Егора Тарусова назвал мне Влас, и назвал прежде, чем я разобрал лицо. Держали человека тут давно, руки у него стали цвета той самой промывки, а лицо не стало никаким.
— Чернышев, — он смотрел на меня снизу и не двигался. — Мне идти нельзя. Я закладной.
— А заклад твой где? Под тесом лежит? — я взял его под мышки. — Вот он тут и останется, а сам ты пойдешь.
— Есть еще кто под тесом?
— Один. Севастьян.
Севастьяна вынесли на веревке, потому что правая рука у него была перебита в двух местах и срослась как срослась, а держаться одной левой в воде нельзя. Держали его тут с пожара, и ни с кем, кроме приемщика, он с той поры не говорил, — это он выговорил сам, по слову на вдох.

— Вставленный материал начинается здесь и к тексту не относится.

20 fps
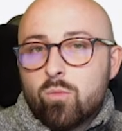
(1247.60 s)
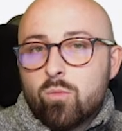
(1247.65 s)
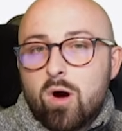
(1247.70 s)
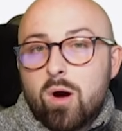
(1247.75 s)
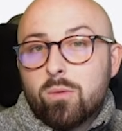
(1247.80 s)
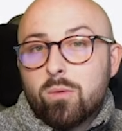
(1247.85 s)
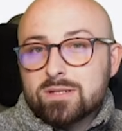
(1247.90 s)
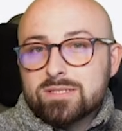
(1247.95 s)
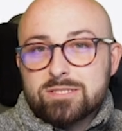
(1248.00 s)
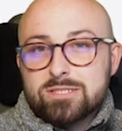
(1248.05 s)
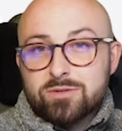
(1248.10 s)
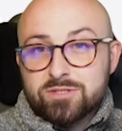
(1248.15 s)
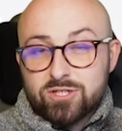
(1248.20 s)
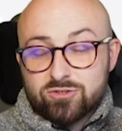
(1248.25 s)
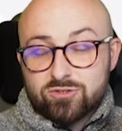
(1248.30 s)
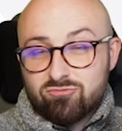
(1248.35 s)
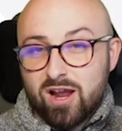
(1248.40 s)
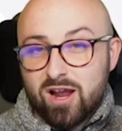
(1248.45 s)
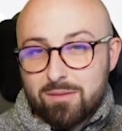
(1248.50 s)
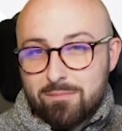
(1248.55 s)
what I wanted to do is
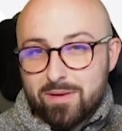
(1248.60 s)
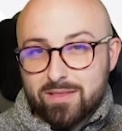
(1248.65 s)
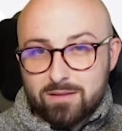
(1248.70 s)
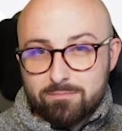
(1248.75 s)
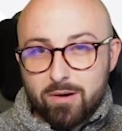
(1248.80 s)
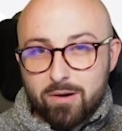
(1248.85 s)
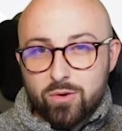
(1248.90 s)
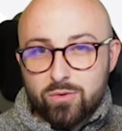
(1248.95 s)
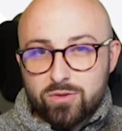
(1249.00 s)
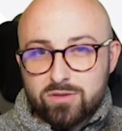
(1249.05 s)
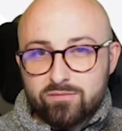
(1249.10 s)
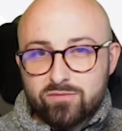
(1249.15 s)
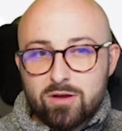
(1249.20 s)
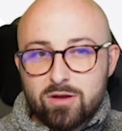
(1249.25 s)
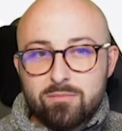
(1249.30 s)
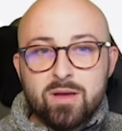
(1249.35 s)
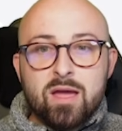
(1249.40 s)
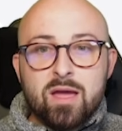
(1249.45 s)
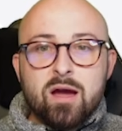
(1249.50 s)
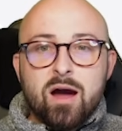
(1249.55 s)
just recommend the both of
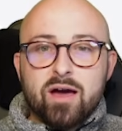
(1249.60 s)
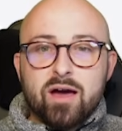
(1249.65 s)
them.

— Барин, — узнал он меня уже в воде. — Живой…
— Молчи и дыши.
Кровля села на обратном ходу, у той же старой рассечки, и села без предупреждения: посыпалось мелкое, ушла вода из-под ног, ударило по плечам глиной. Снизу Трифон Мезенцев подставил плечо под второй венец, и венец на плече встал. Стоял он, пока по нему шли, и шли по нему все шестеро, и тот, кто шел последним, слышал, как венец идет вниз.
— Считай по головам! — Сивый шарил рукой в темноте, трогая каждого за плечо. — Сколько?
— Восемь.
— Кого нет?
— Трифона нет, — Влас досчитал первым и первым же это выговорил.